La Procura generale di Bologna ha formulato una richiesta di condanna all’ergastolo per tutti e cinque i familiari coinvolti nell’omicidio di Saman Abbas, la diciottenne assassinata nella campagna di Novellara tra il 30 aprile e il primo maggio del 2021. Gli imputati, che includono il padre, la madre, lo zio e due cugini, sono accusati di omicidio e soppressione di cadavere, con l’aggravante della premeditazione e dei motivi abietti e futili. La richiesta è stata presentata al termine della requisitoria nel processo d’appello, condotta dalla procuratrice generale Silvia Marzocchi.



Durante il processo, la procuratrice ha chiesto una sentenza esemplare, incluso un anno di isolamento diurno per ciascuno degli imputati, sottolineando la gravità del crimine e il desiderio di restituire a Saman “il ruolo di vittima di un’azione inumana e barbara, compiuta in esecuzione di una condanna a morte pronunciata dall’intera famiglia”. L’accusa sostiene che il movente dell’omicidio sia stata la volontà della giovane di autodeterminarsi, rifiutando un matrimonio combinato e scegliendo di vivere liberamente.

Dalle indagini emerse durante il processo di primo grado, si è appreso che Saman fu “condotta alla morte” dai suoi genitori, Shabbar Abbas e Nazia Shaheen, entrambi già condannati all’ergastolo. L’omicidio sarebbe stato materialmente commesso dallo zio, Danish Hasnain, mentre i due cugini, Ikram Ijaz e Nomanulhaq Nomanulhaq, inizialmente assolti, sono ora nuovamente sotto accusa. La Procura d’appello ha chiesto che venga riconosciuta anche la loro responsabilità nell’omicidio.

Nel corso del processo d’appello, Danish Hasnain ha rilasciato dichiarazioni spontanee, accusando i cugini di aver scavato la fossa e seppellito il corpo di Saman. Le indagini hanno confermato la presenza di almeno due persone sulla scena dell’occultamento. Il corpo della giovane è stato ritrovato nel novembre 2022, a oltre un anno dalla sua scomparsa.

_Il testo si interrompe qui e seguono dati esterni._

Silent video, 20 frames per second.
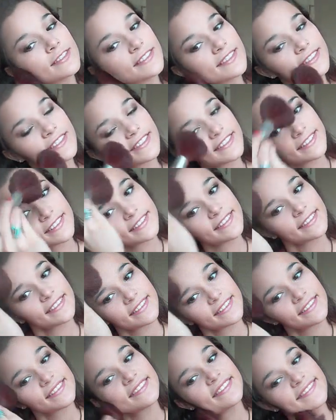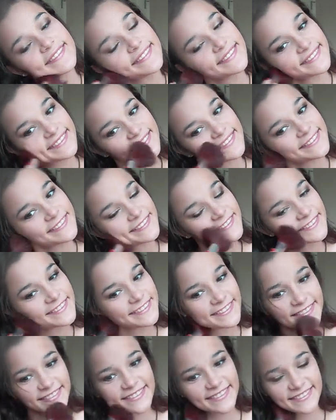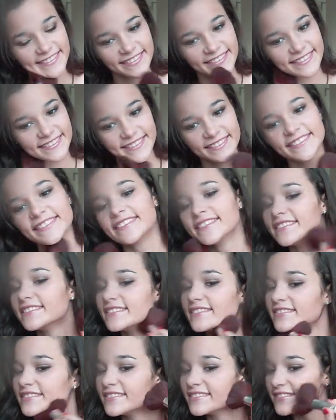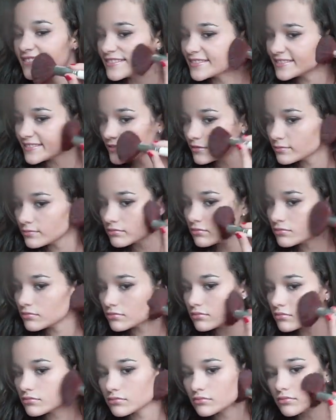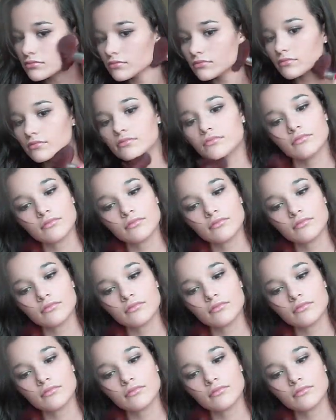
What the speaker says: (no one is talking)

La procuratrice Silvia Marzocchi ha definito credibile la testimonianza del fratello della vittima, evidenziando che il ragazzo ha sempre mantenuto la stessa versione dei fatti senza contraddirsi, nonostante non avesse alcun interesse a testimoniare contro la sua famiglia. La procuratrice ha contestato la sentenza di primo grado, che attribuiva al fratello un ruolo nell’innesco della lite. “È stato sacrificato dai genitori, costretto alla fuga e sottoposto a pressioni insostenibili,” ha dichiarato.

Questo caso ha sollevato un ampio dibattito sulla violenza domestica e sui diritti delle donne, in particolare nei contesti in cui le tradizioni culturali possono entrare in conflitto con il desiderio di autodeterminazione. La richiesta di ergastolo da parte della Procura rappresenta una ferma condanna di tali atti di violenza e un tentativo di garantire che giustizia venga fatta per Saman.

La comunità di Novellara e l’opinione pubblica seguono con attenzione gli sviluppi del processo, auspicando che la giustizia prevalga e che vengano adottate misure più efficaci per prevenire simili tragedie in futuro. La speranza è che il caso di Saman Abbas possa fungere da catalizzatore per un cambiamento significativo nella percezione e nel trattamento della violenza di genere.